A mensuração do retorno financeiro é o primeiro deles. Embora muitas empresas invistam em sustentabilidade, mais da metade ainda sente dificuldade em medir claramente qual o retorno que essas práticas trazem. “O retorno financeiro não vem apenas da redução de custos diretos, mas também do aumento de receita e do fortalecimento da posição competitiva no mercado”, reforça a executiva.
Sem o engajamento da liderança e sem uma cultura interna, onde não existe o compromisso dos níveis mais altos da empresa, iniciativas verdes tendem a ficar aquém do potencial.
“No Grupo Risotolândia, entendemos que a sustentabilidade deve ser encarada como investimento estratégico, capaz de gerar valor econômico, social e ambiental de forma integrada. Para mensurar esse retorno, adotamos uma visão de longo prazo e indicadores que traduzem os impactos em resultados tangíveis e intangíveis, envolvendo todas as áreas e processos da empresa”, explica Naína.
Além disso, indicadores robustos são escassos em vários casos. Benchmarking, auditorias externas e padrões reconhecidos ainda não são universais. Bem como, tecnologias limpas, certificações ambientais, adequação de processos implicam investimento, que pode parecer alto no curto prazo.
Empresas de qualquer porte podem adotar medidas para fazer esse alinhamento, na prática.
“Muitas empresas deixam de enxergar a sustentabilidade como oportunidade de inovação. No nosso caso, utilizamos essa pauta como motor de diferenciação, criando soluções que otimizam custos, reforçam nossa competitividade e, ao mesmo tempo, geram impacto positivo”, reforça.
Primeiro, defina metas claras e mensuráveis. Reduzir emissões, uso de água, resíduos; certificar produtos; adotar energias renováveis. Metas que podem ser acompanhadas, revisadas e ajustadas. Também, incorpore ESG à estratégia corporativa, não deixando que a sustentabilidade fique restrita a uma área (meio ambiente ou comunicação), mas faça parte do planejamento estratégico.

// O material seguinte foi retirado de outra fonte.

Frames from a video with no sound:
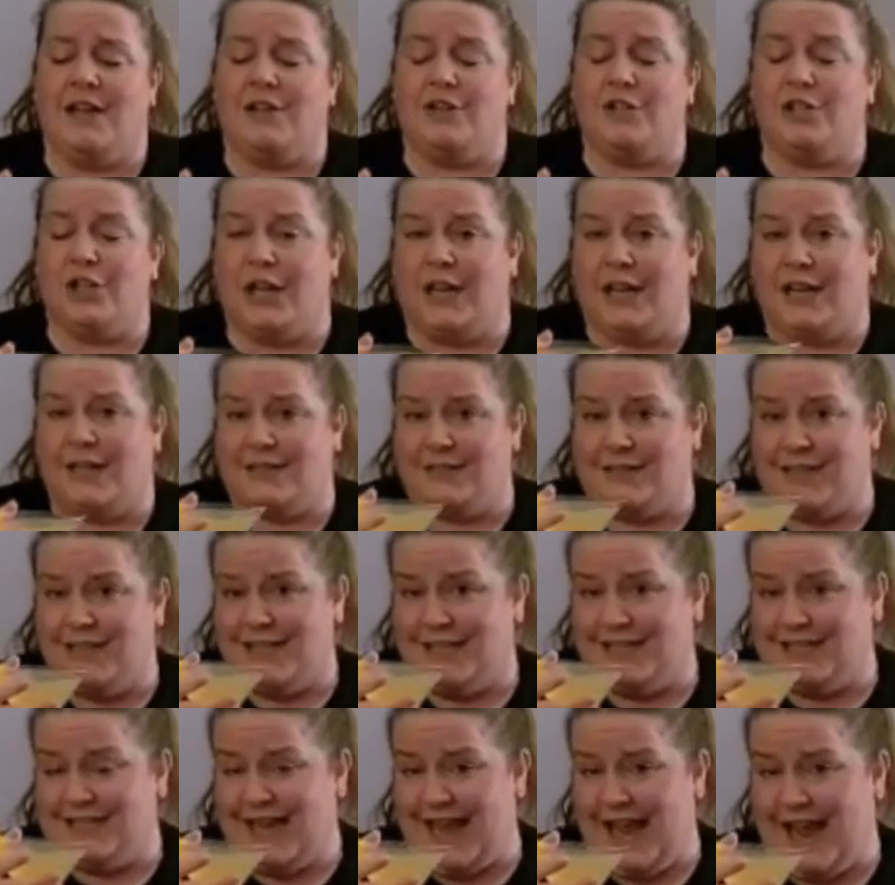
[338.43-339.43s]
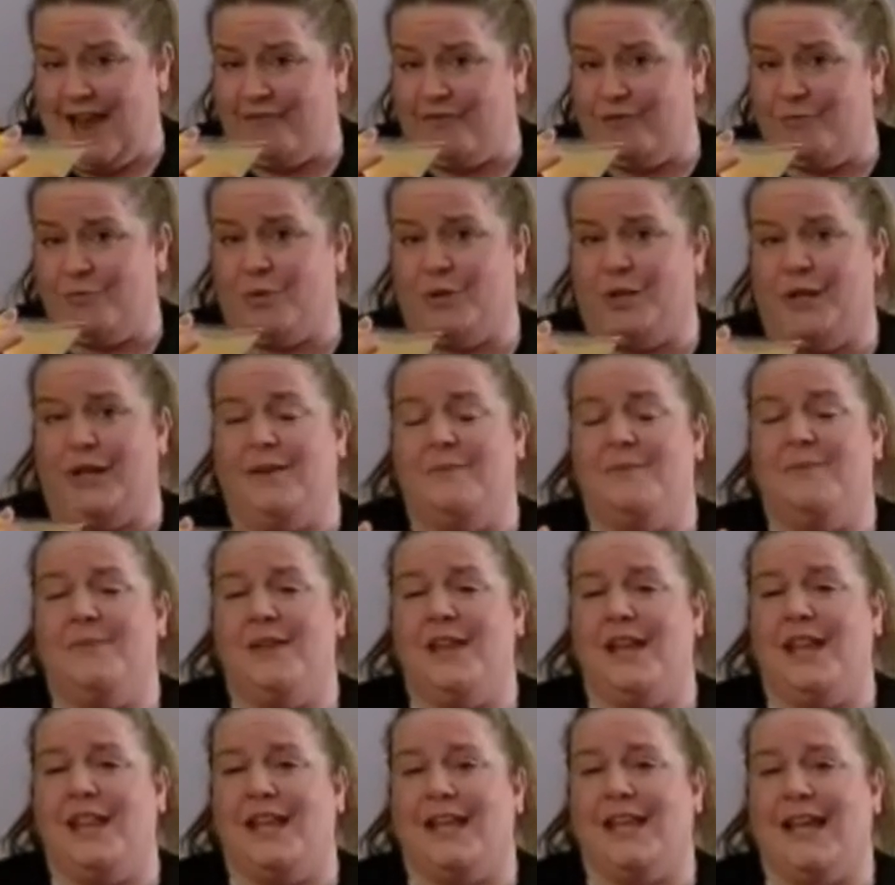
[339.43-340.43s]
Cheers to everybody
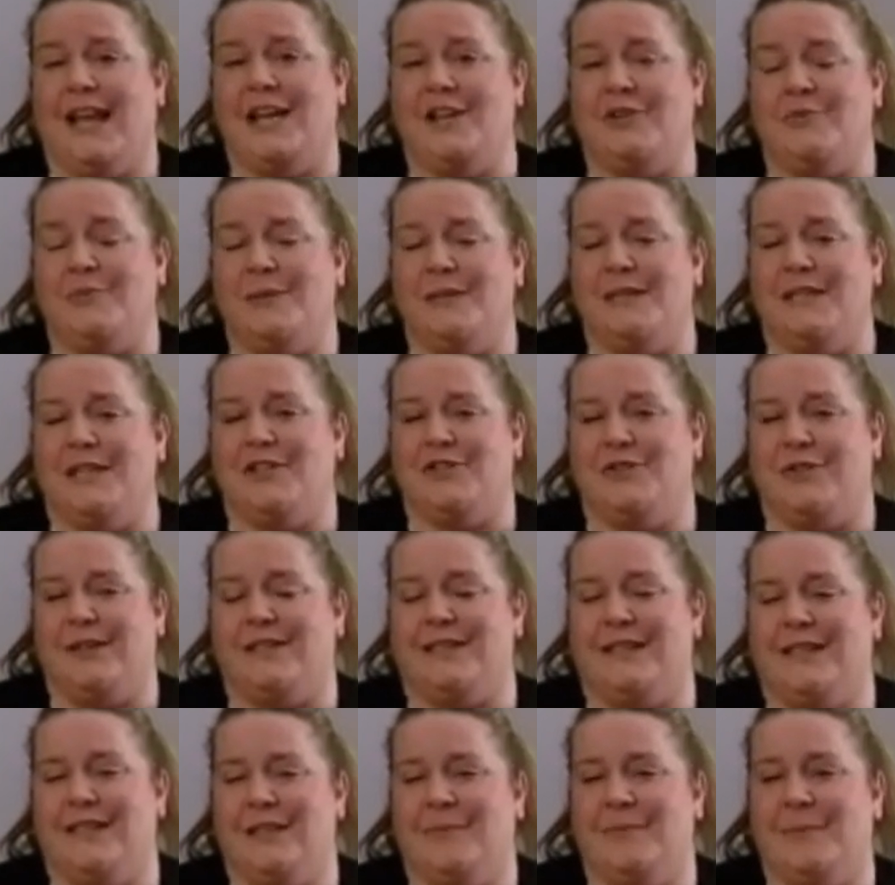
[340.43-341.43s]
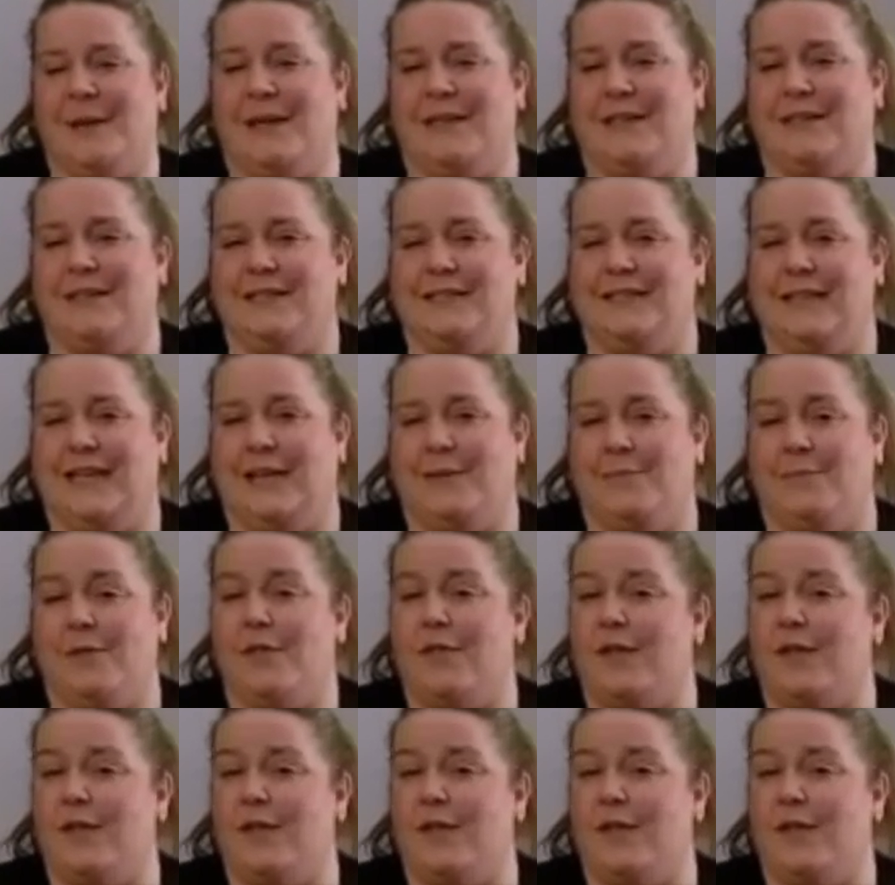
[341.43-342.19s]
at the Caterham District Independent Team.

Em outra ponta, investa em inovação, com novas tecnologias verdes, economia circular, novos modelos de negócio (materiais recicláveis, produção limpa etc.); e em parcerias e colaboração, com governos, ONGs, startups e institutos, por exemplo, que ajudam a dividir custos, compartilhar conhecimento, dar escala.
Por fim, comunique, de forma transparente, para clientes, fornecedores e investidores sobre práticas, progressos e resultados. Transparência gera confiança, reputação positiva e pode justificar preços premium. E adote métricas e auditorias externas, usando padrões como GRI, B Impact Assessment, relatórios ESG; comparações com pares; auditorias externas aumentam credibilidade.
O estudo Mapa de Negócios de Impacto Socioambiental identificou que 15% dos negócios de impacto no Brasil já faturam mais de R$2,1 milhões. Um salto considerável frente aos anos anteriores. Marcas, como a Dengo Chocolates, trabalham com produção de cacau em sistema tradicional cabruca, que respeita a Mata Atlântica, integrando qualidade, valor agregado e compromisso ambiental. E o resultado destas ações trazem diversos benefícios além do financeiro, como a melhora da reputação e fidelização, atração e retenção de talentos, acesso a investimentos mais favoráveis e redução de riscos.
“É importante ressaltar que é um erro subestimar o engajamento das pessoas. Nenhum projeto prospera sem a participação ativa de colaboradores, clientes e comunidades. Por isso, investimos em campanhas de conscientização interna, treinamentos e parcerias externas que ampliam o alcance das nossas ações e estejam alinhados ao nosso proposito como organização”, finaliza Naína Lopes.